§ AIM OF THE TASK: For the word "video", search the records and show each line in which it occurs.
:: DATASET ENTRIES ::
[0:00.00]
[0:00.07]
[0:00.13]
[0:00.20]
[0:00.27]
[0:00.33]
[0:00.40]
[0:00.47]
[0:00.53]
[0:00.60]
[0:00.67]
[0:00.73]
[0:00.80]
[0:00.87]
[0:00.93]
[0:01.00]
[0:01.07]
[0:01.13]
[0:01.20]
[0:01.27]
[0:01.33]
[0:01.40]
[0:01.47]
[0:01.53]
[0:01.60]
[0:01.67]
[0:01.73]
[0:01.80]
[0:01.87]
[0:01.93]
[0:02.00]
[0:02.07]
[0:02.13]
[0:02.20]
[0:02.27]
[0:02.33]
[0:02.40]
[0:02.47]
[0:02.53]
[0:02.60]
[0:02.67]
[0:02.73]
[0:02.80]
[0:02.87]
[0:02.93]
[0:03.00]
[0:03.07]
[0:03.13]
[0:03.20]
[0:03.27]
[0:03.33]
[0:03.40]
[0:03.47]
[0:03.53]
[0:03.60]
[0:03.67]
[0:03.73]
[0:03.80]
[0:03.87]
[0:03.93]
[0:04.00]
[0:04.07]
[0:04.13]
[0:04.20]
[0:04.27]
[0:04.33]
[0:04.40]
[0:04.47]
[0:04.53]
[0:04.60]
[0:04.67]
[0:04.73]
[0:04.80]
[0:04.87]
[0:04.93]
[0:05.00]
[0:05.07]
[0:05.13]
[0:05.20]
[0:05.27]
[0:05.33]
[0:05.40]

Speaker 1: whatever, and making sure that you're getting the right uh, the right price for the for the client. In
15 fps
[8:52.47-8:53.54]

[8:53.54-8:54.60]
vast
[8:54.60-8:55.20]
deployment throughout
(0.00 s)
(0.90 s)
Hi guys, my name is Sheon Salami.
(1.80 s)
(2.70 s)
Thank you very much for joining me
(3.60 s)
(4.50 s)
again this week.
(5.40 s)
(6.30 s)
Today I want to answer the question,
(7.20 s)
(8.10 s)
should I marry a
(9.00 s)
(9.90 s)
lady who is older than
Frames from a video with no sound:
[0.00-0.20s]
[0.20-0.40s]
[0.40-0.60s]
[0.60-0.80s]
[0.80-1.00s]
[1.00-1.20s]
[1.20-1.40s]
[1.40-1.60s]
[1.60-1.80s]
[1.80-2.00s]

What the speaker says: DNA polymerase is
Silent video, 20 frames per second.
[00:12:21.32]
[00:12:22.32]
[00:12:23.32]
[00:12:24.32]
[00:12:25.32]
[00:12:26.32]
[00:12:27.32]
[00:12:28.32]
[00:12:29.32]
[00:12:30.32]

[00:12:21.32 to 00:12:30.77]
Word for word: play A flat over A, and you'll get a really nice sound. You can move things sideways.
:::
§ FINISHED TASK:
Frames from a video with no sound:
Silent video, 20 frames per second.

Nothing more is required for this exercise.